Jesus Cristo, a fé, a matemática
Retirado de «La Repubblica», p. 19Uma noite de inverno no seminário, depois do jantar (na época havia cerca de uma hora de tempo livre), Enrico Manfredini, junto com um outro companheiro, De Ponti (morto prematuramente, nove meses antes de celebrar sua primeira Missa, quando os seus pais camponeses já haviam colocado um laço na planta de trigo que serviria para preparar a Hóstia para a primeira Missa e marcado com um outro laço a videira que produziria o vinho), chegou perto de mim e me disse: “Escuta, se Cristo é tudo, o que tem a ver com a matemática?”. Nós ainda não tínhamos 16 anos. Daquela pergunta, para a minha vida, nasceu tudo. Aquela pergunta direcionou, como iniciativa orgânica, tudo aquilo que a minha vida seria capaz de dar, em termos de pensamento, de sentimento, de produtividade.
“Se Cristo é tudo, o que tem a ver com a matemática?”. A pergunta pode ser imediatamente sentida como ingênua, mas, por mais que seja ingênua não atenua, em quem a ouça com atenção, a impressão profunda do problema que ela coloca. É como se toda a nossa fé fosse colocada e deixada em suspense naquela pergunta.
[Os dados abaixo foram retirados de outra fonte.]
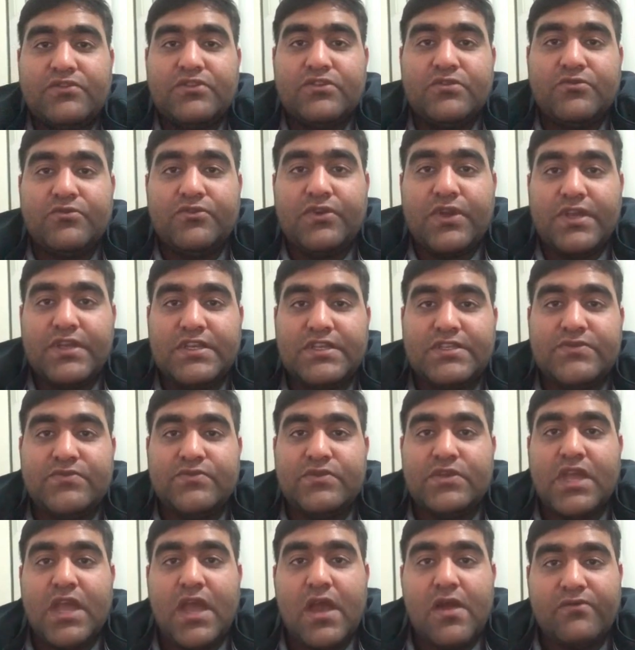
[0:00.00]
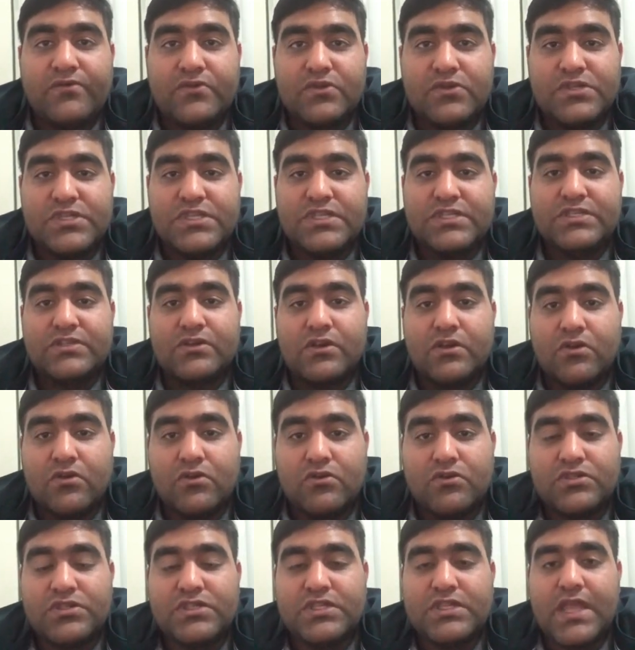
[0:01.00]
to face. We have to
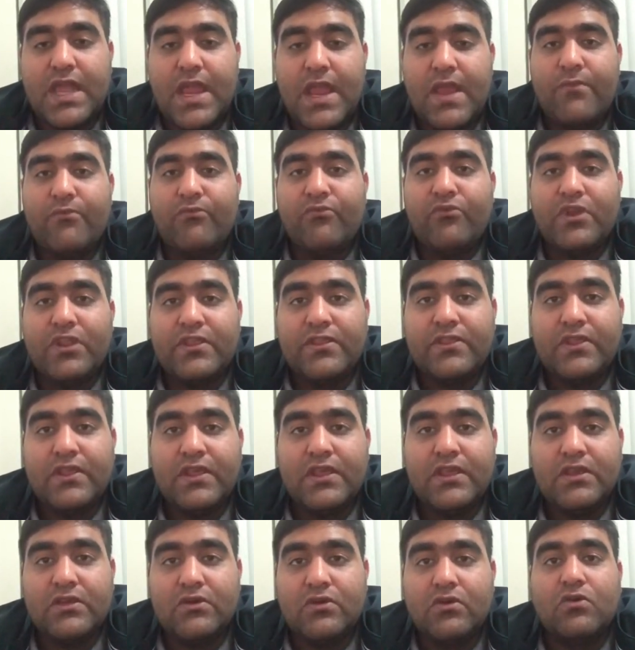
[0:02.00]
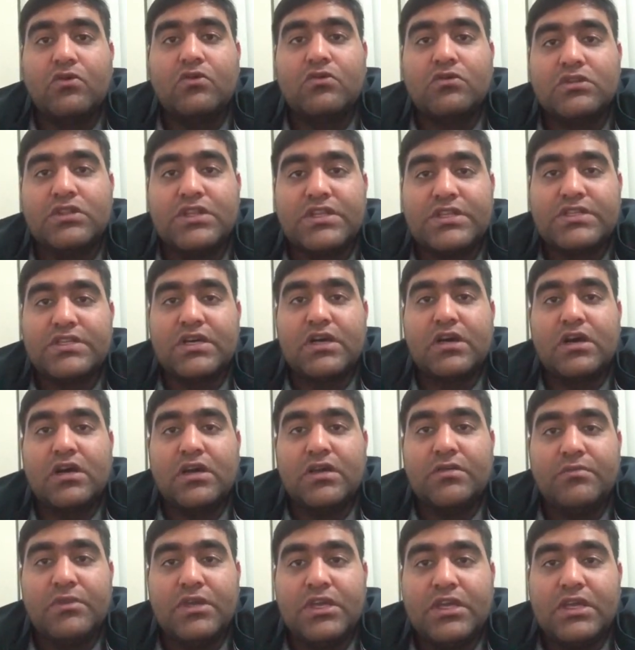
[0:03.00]
disclose everything all the
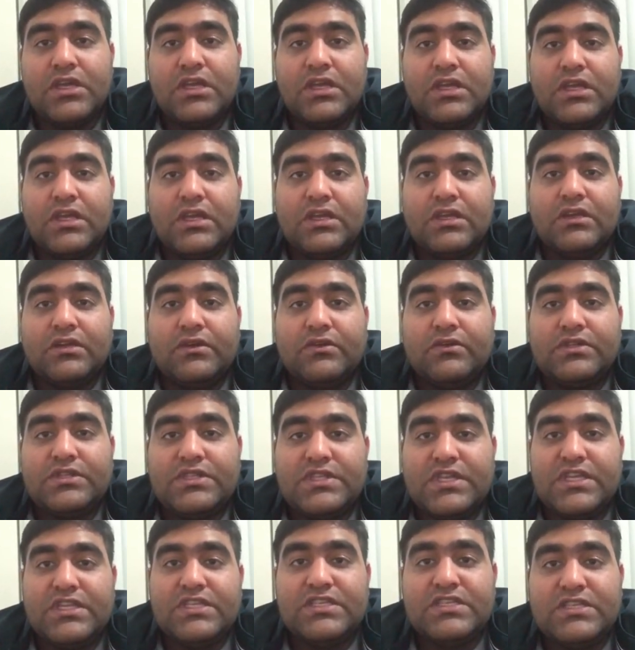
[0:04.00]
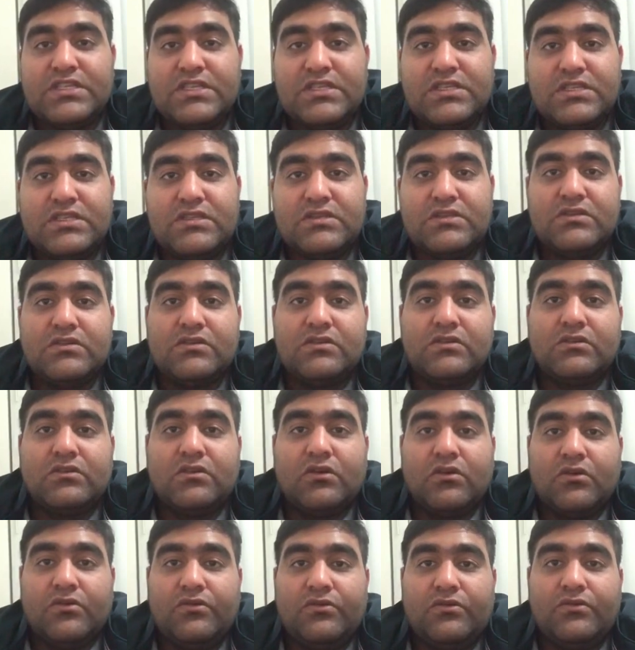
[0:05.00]
time. Changing
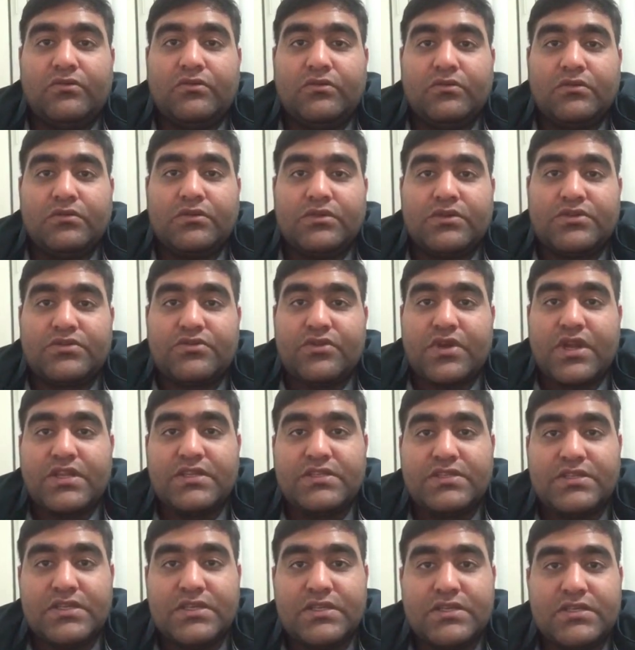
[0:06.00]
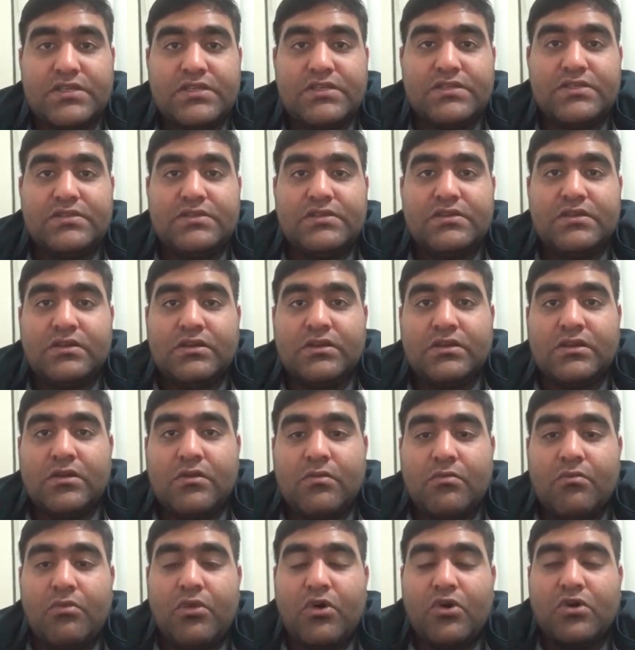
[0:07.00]
of directors,
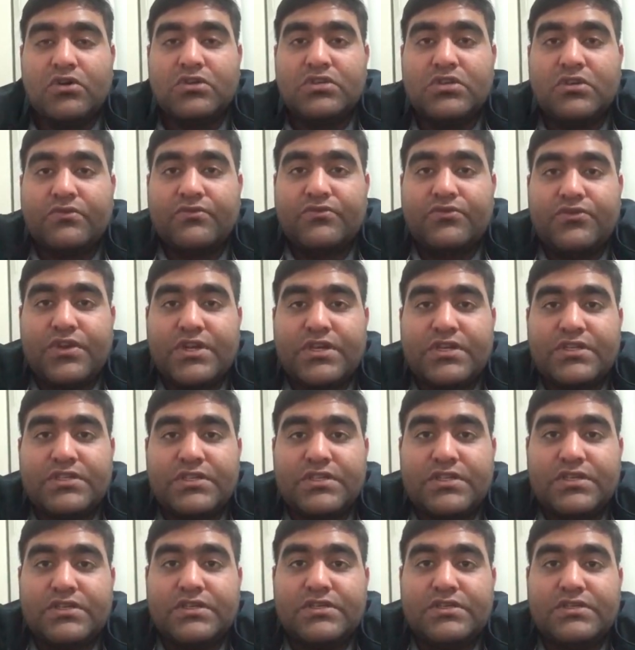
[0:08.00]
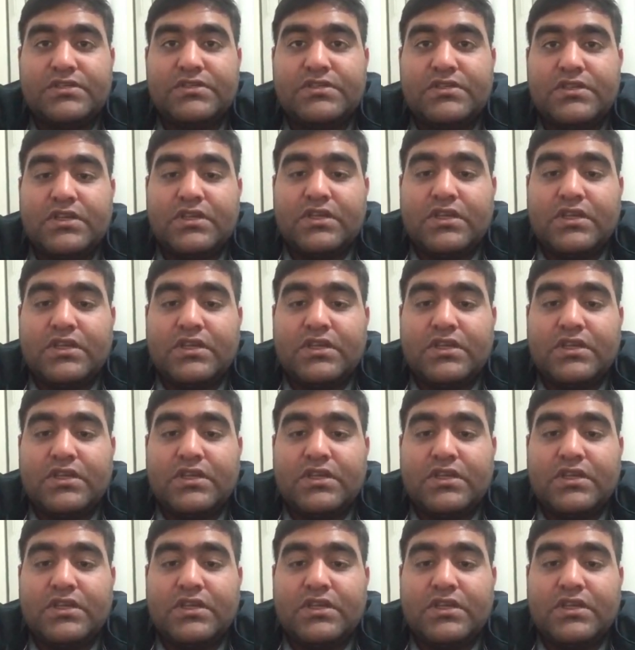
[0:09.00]
board of directors,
O Verbo de Deus, aquilo de que tudo consiste, tornou-se homem: aquele homem, do qual líamos nas páginas comoventes do Evangelho de São João, aquele homem que André e João seguiam (“E foram à sua casa e ficaram horas olhando-O falar”; e depois foram para casa e estavam mudados, eram tão diferentes que os vizinhos perguntavam a eles: “O que aconteceu com vocês?”) Com esse Cristo, do qual João e André reconheceram primeiro, realmente tudo tem a ver. (...)
Porém, quero insistir no sublinhar que não era ingenuidade aquela que nos animava, mas uma intensidade de interesse, sem comparação, pelo fato cristão. Naquela noite o fato cristão desabrochou para nós. Com que seriedade tais pensamentos determinavam, na vida cotidiana, a escola, o tempo livre, os diálogos entre nós! Criaram uma amizade contínua que nos acompanhou sempre. (...)
O conteúdo dos diálogos entre nós três era todo ditado pelo fervor que aquela pergunta tinha feito nascer. E posso dizer, ingenuamente, mas diante do Senhor, que entre aquilo que imaginávamos do nosso futuro e a realidade do futuro como aconteceu não consigo ver a diferença. Por exemplo, entre nós se dizia: “É necessário que a Igreja reviva, é preciso que a realidade cristã seja mais consciente (estávamos na terceira série do ginásio, mas a pergunta pôde nascer porque já estávamos a uma certa profundidade de amizade); é preciso que a Igreja, para reviver, crie comunidades; tantas comunidades que, ligadas umas à outras, transformem a vida social, a forma da vida social, dêem uma nova ordem à vida comum, tornem mais humano o caminho do homem sobre esta terra”. São as mesmas coisas, idênticas, que agora procuro repensar e, portanto, viver: a Igreja que se torna presente por pessoas com quem se fala a sério de Cristo, se imposta a própria vida como verificação disto, se cria uma trama alegre de relacionamentos entre companheiros por causa disto. (...)
Devemos admiti-lo, se Deus se tornou homem... Lembro-me uma vez na escada (do seminário; ndr), enquanto estávamos descendo para a igreja em silêncio, Manfredini me disse: “Porém, e pensar que Deus se fez um homem como nós...”. Interrompeu a frase, com a qual fiquei marcado: “Que Deus tenha se tornado homem é uma coisa do outro mundo!”. E eu acrescentei: “É uma coisa do outro mundo que vive neste mundo!”, pela qual este mundo se torna diferente, mais suportável. Torna-se mais belo. De fato, da paixão por Cristo – aquela que, por assim dizer, sucedeu imediatamente, quase queimando o terreno sobre o qual antes florescia – veio a paixão pelos homens, a paixão pelo destino dos homens, a paixão pelo sentido da vida que os homens não conhecem, à qual os homens não pensam. “Quem sabe – dizia, não digo chorando, mas quase – o que será destes jovens que passam pelos oratórios, quem sabe o que será das pessoas que vão à Igreja, se não compreendem que aquilo que reverenciam, aquilo pelo qual rezam, aquilo que pensam, representa o significado daquilo que vivem, de cada dia em que abrem os olhos! Se não pensam nisto, que vida levam? Quando a objeção surge ou quando a alternativa à sede de felicidade e de prazer se afirma, como poderão viver? Como podem viver?”.